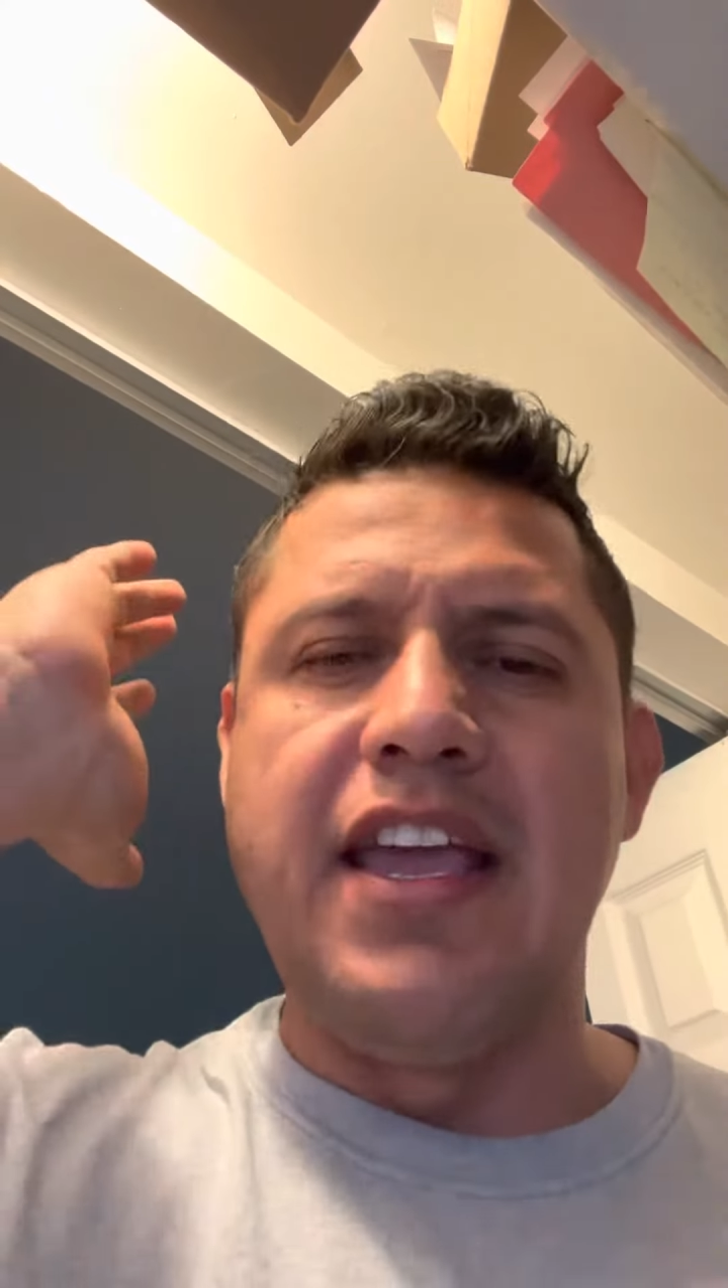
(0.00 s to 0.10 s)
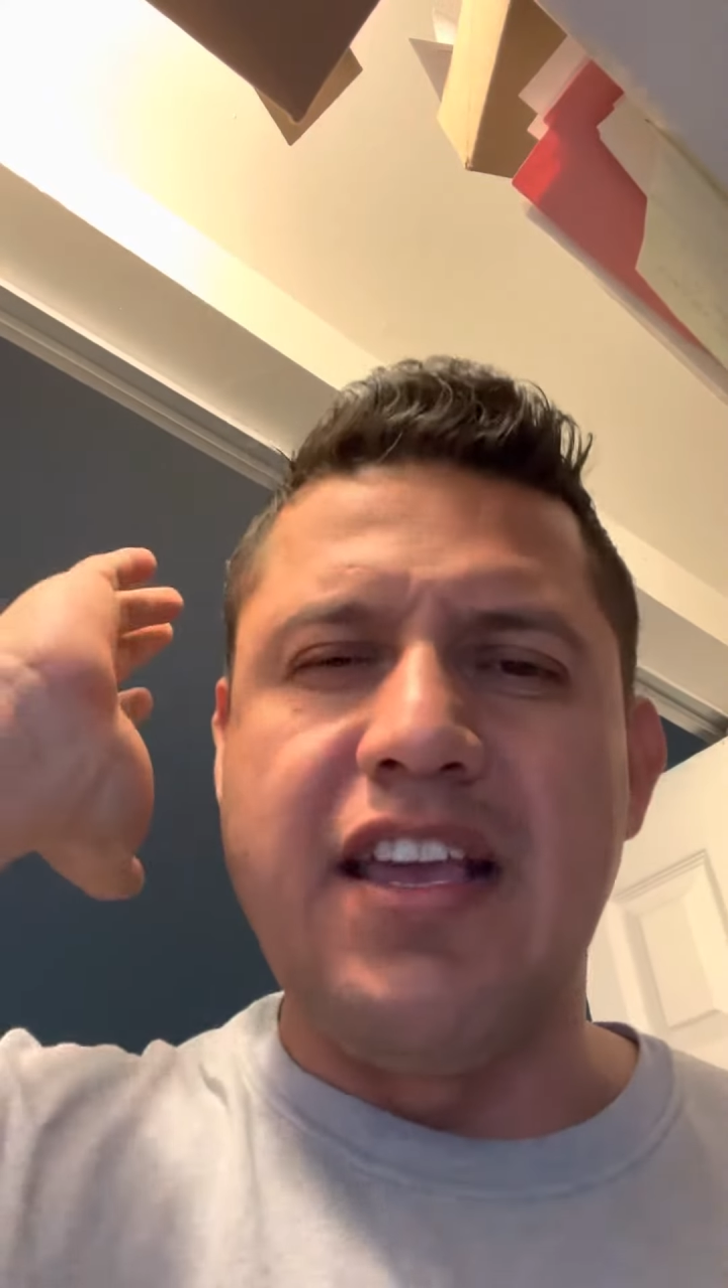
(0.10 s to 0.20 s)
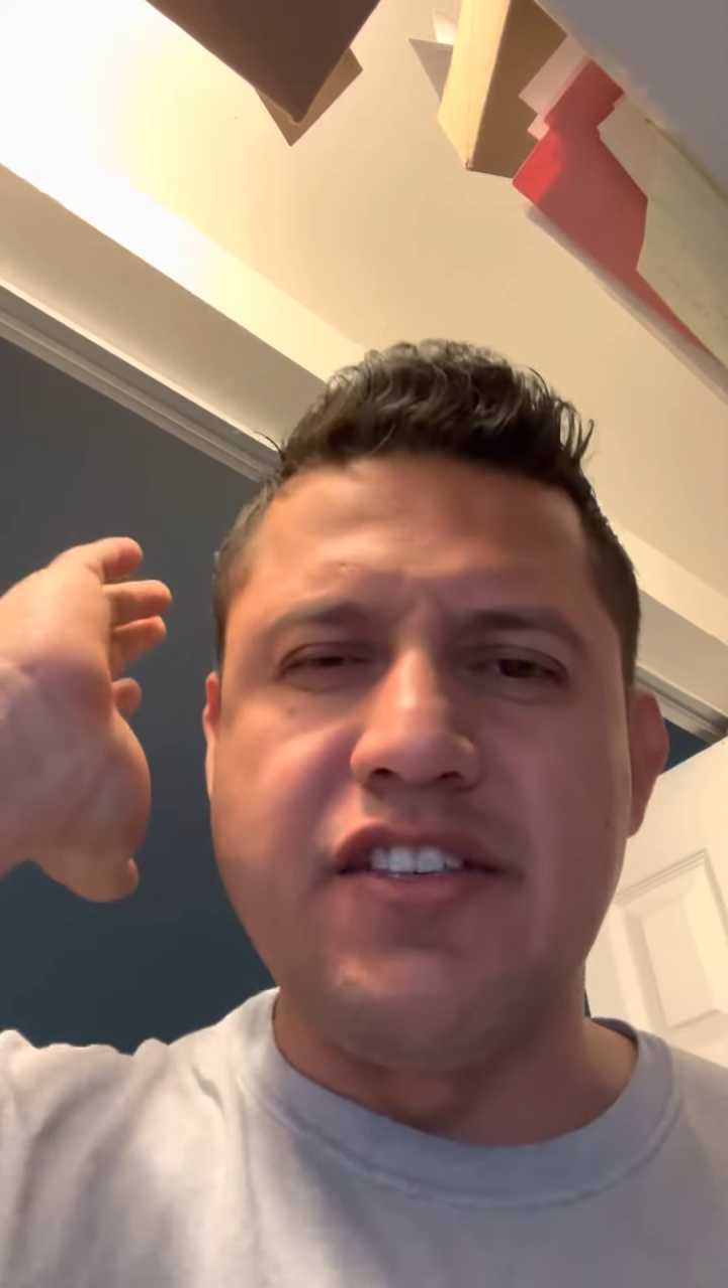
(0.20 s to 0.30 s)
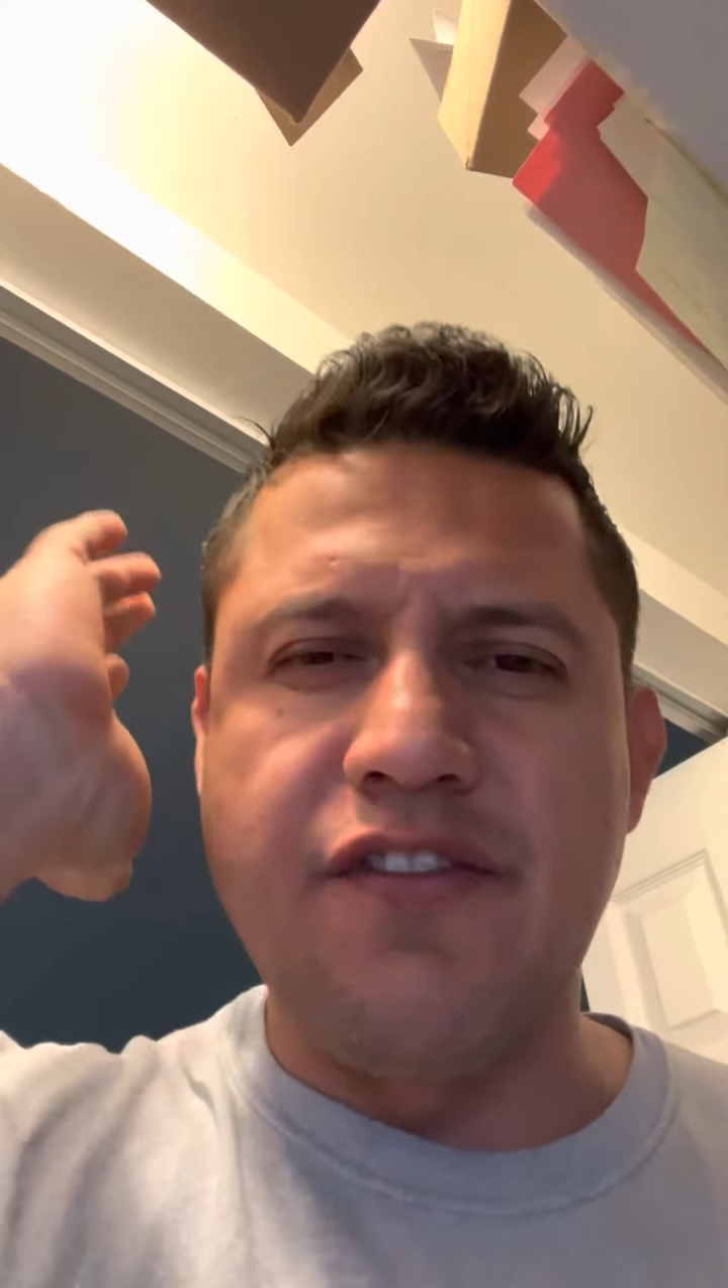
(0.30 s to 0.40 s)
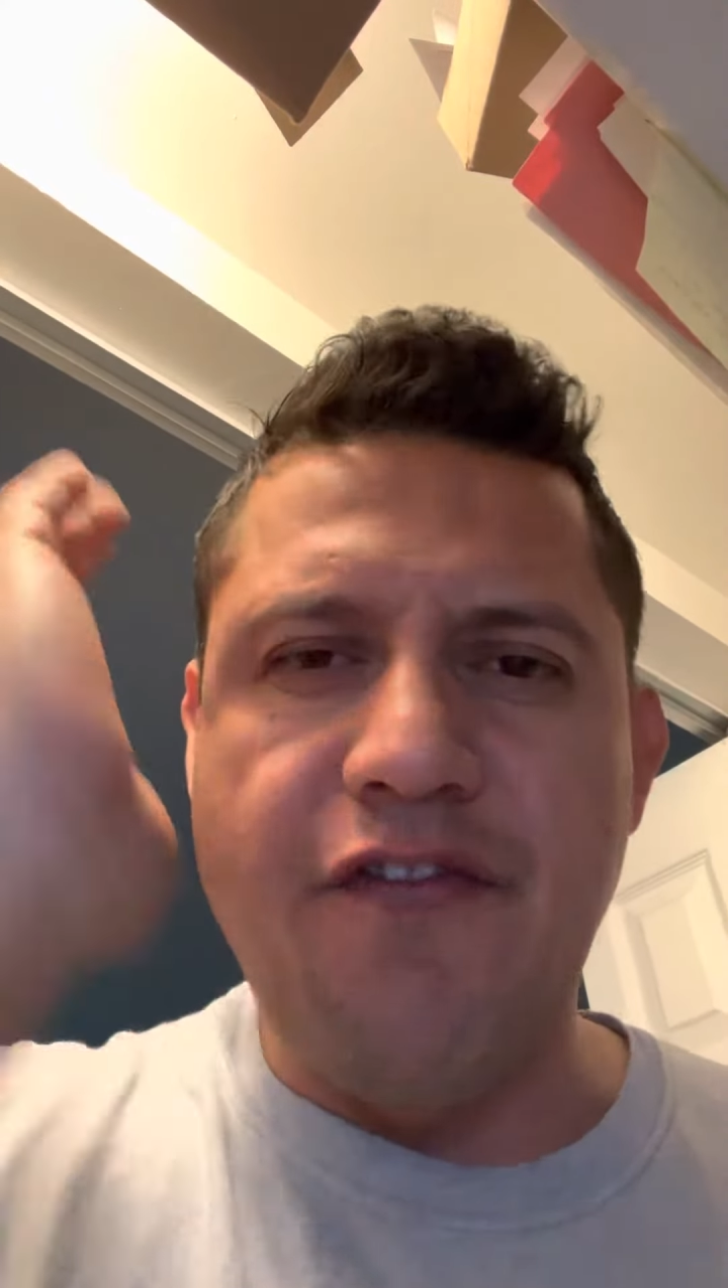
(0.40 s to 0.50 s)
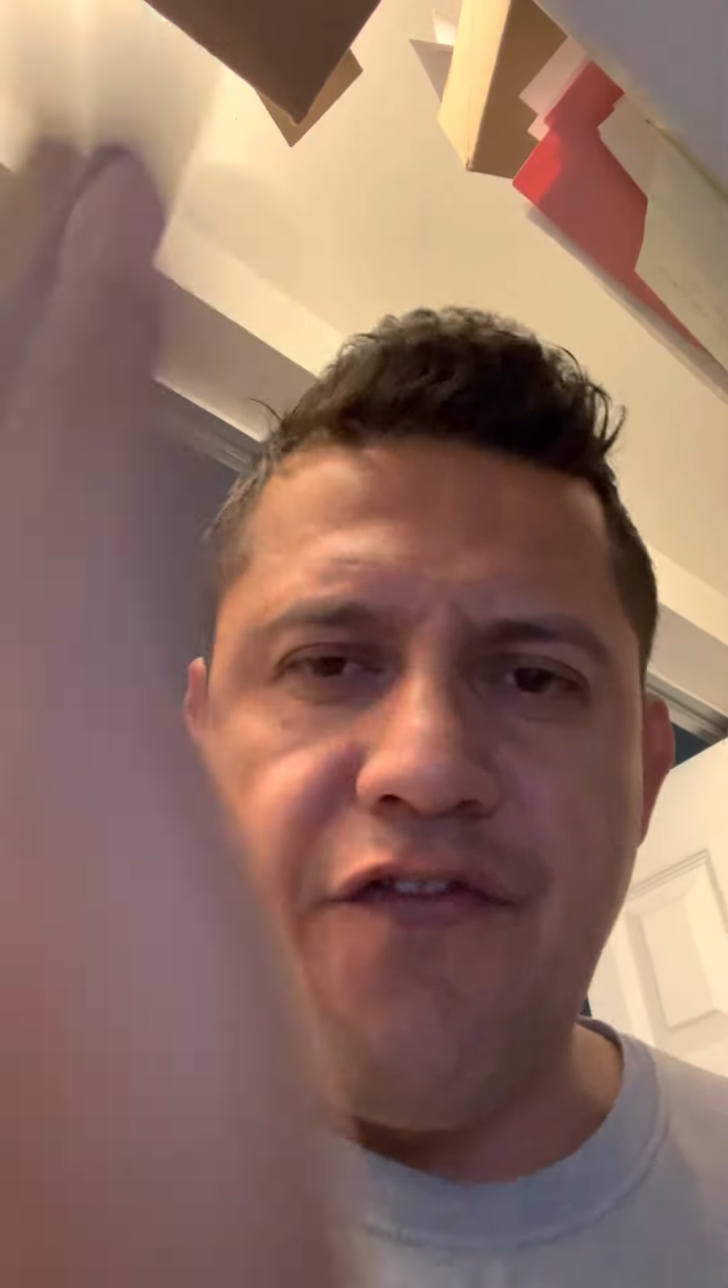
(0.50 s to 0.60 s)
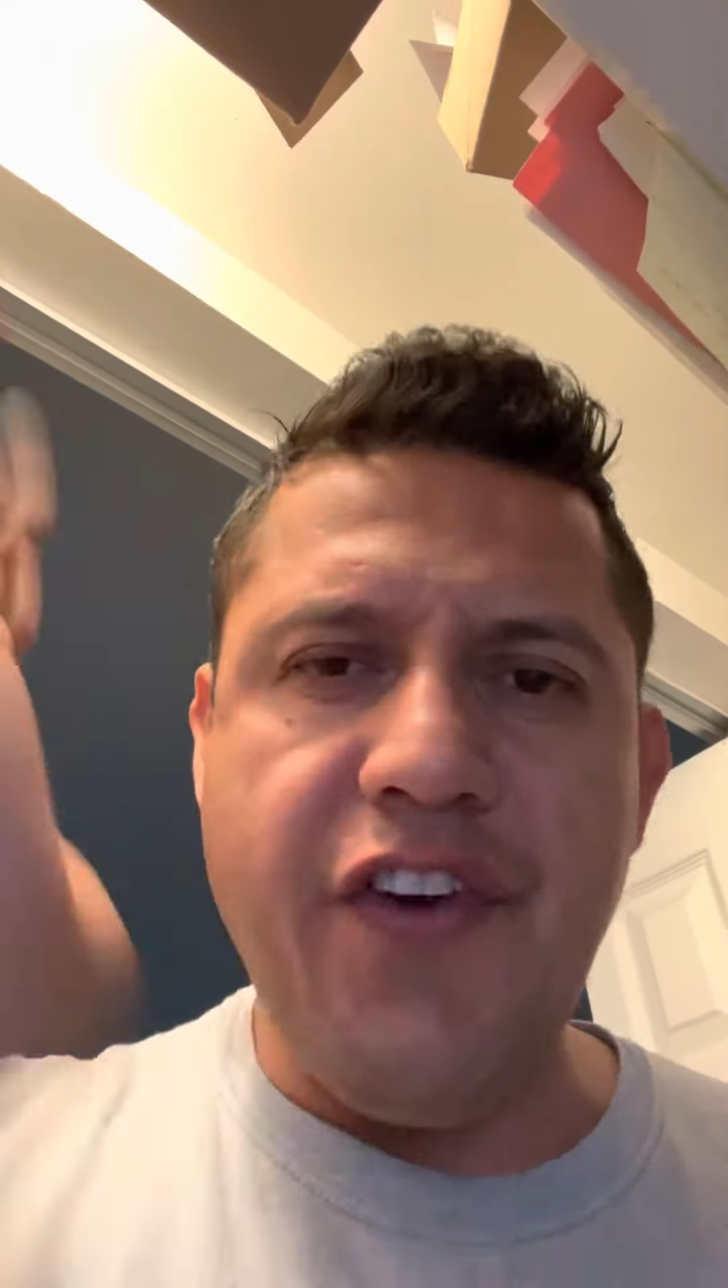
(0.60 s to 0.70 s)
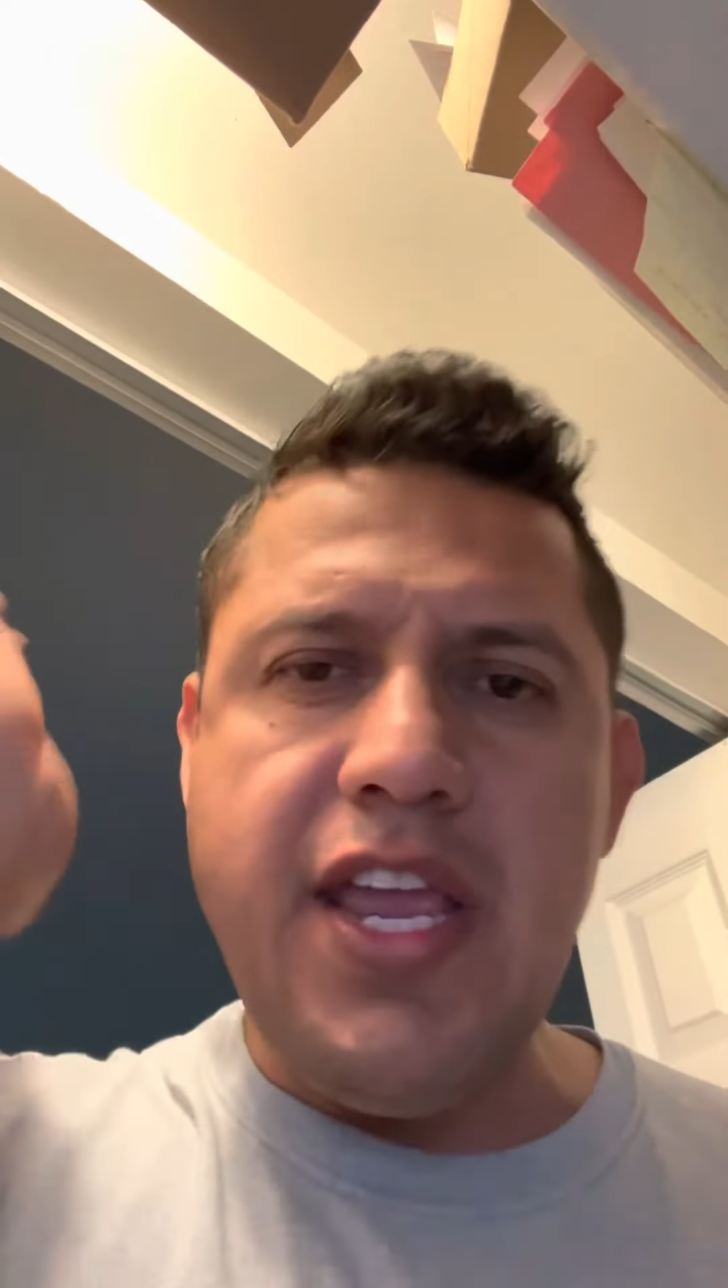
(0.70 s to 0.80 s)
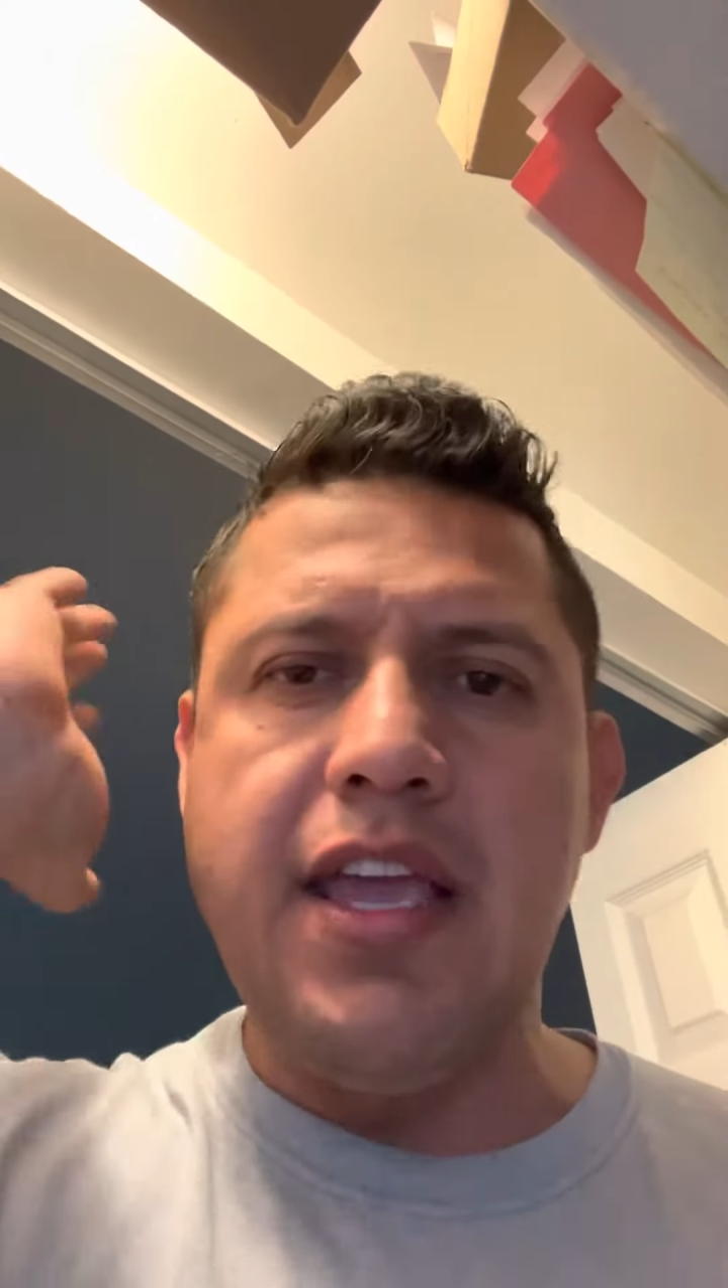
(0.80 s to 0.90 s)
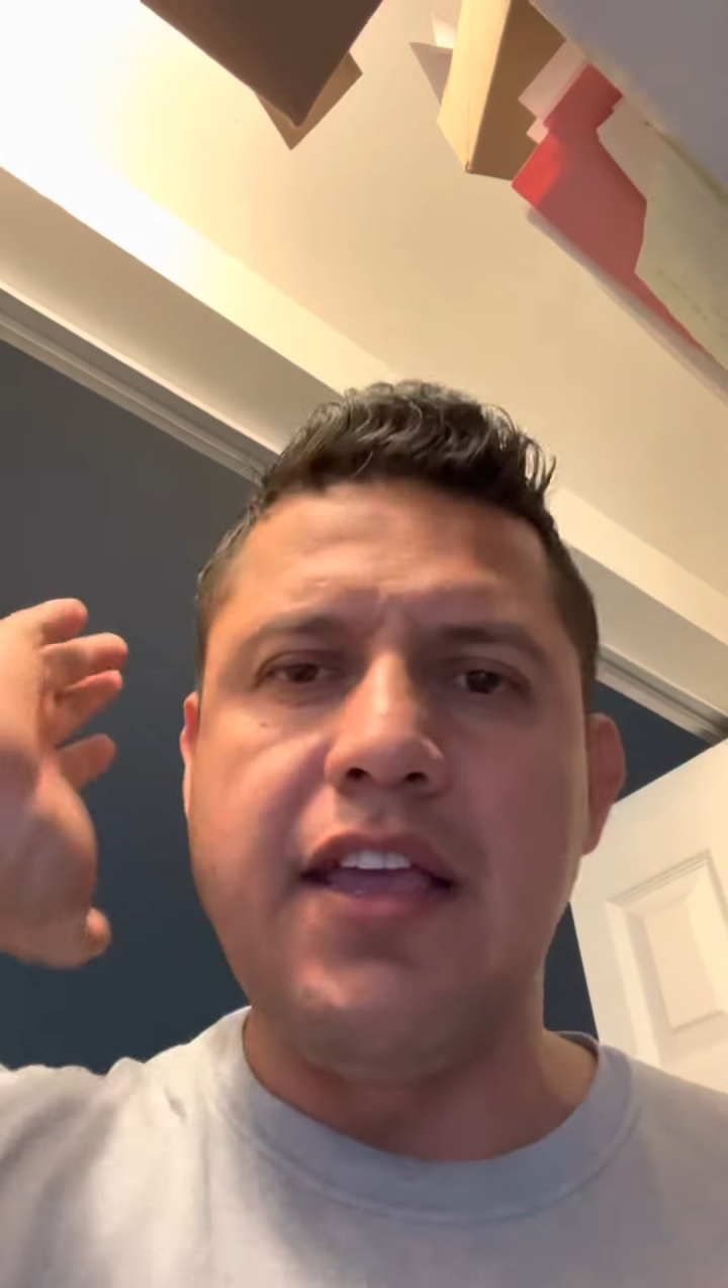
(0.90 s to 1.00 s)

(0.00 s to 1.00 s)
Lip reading: is free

**What this task involves:** The expected output is the material above, repeated exactly and free of pictures.

**Written answer:**
(0.00 s to 0.10 s)
(0.10 s to 0.20 s)
(0.20 s to 0.30 s)
(0.30 s to 0.40 s)
(0.40 s to 0.50 s)
(0.50 s to 0.60 s)
(0.60 s to 0.70 s)
(0.70 s to 0.80 s)
(0.80 s to 0.90 s)
(0.90 s to 1.00 s)

(0.00 s to 1.00 s)
Lip reading: is free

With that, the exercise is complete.